- **Task details**
Exactly as they stand, write out all of the entries again.

Recorded data:
· · · · · · ·
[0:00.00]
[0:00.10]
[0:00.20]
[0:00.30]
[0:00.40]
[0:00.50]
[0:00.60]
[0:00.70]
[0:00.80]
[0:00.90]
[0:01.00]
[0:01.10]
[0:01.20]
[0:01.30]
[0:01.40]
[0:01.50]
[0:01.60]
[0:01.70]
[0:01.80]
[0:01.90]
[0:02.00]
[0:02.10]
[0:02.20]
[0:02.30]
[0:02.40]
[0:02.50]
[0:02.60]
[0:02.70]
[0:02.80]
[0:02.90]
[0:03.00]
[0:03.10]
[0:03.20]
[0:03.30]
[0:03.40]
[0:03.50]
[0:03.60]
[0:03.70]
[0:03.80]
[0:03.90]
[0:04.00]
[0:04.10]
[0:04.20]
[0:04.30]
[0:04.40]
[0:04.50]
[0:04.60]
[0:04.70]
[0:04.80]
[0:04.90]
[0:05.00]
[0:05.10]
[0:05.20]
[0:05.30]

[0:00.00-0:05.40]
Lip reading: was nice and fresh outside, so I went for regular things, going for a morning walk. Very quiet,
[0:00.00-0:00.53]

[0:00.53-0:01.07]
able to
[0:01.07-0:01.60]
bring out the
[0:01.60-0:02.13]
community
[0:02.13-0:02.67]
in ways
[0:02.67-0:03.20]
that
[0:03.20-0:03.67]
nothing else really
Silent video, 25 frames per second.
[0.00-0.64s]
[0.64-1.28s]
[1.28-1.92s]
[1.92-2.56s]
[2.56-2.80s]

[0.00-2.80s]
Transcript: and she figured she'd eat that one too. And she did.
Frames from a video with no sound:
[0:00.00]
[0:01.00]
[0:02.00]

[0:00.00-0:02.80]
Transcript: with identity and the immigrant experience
· · · · · · ·
- **Result for this task**
[0:00.00]
[0:00.10]
[0:00.20]
[0:00.30]
[0:00.40]
[0:00.50]
[0:00.60]
[0:00.70]
[0:00.80]
[0:00.90]
[0:01.00]
[0:01.10]
[0:01.20]
[0:01.30]
[0:01.40]
[0:01.50]
[0:01.60]
[0:01.70]
[0:01.80]
[0:01.90]
[0:02.00]
[0:02.10]
[0:02.20]
[0:02.30]
[0:02.40]
[0:02.50]
[0:02.60]
[0:02.70]
[0:02.80]
[0:02.90]
[0:03.00]
[0:03.10]
[0:03.20]
[0:03.30]
[0:03.40]
[0:03.50]
[0:03.60]
[0:03.70]
[0:03.80]
[0:03.90]
[0:04.00]
[0:04.10]
[0:04.20]
[0:04.30]
[0:04.40]
[0:04.50]
[0:04.60]
[0:04.70]
[0:04.80]
[0:04.90]
[0:05.00]
[0:05.10]
[0:05.20]
[0:05.30]

[0:00.00-0:05.40]
Lip reading: was nice and fresh outside, so I went for regular things, going for a morning walk. Very quiet,
[0:00.00-0:00.53]

[0:00.53-0:01.07]
able to
[0:01.07-0:01.60]
bring out the
[0:01.60-0:02.13]
community
[0:02.13-0:02.67]
in ways
[0:02.67-0:03.20]
that
[0:03.20-0:03.67]
nothing else really
Silent video, 25 frames per second.
[0.00-0.64s]
[0.64-1.28s]
[1.28-1.92s]
[1.92-2.56s]
[2.56-2.80s]

[0.00-2.80s]
Transcript: and she figured she'd eat that one too. And she did.
Frames from a video with no sound:
[0:00.00]
[0:01.00]
[0:02.00]

[0:00.00-0:02.80]
Transcript: with identity and the immigrant experience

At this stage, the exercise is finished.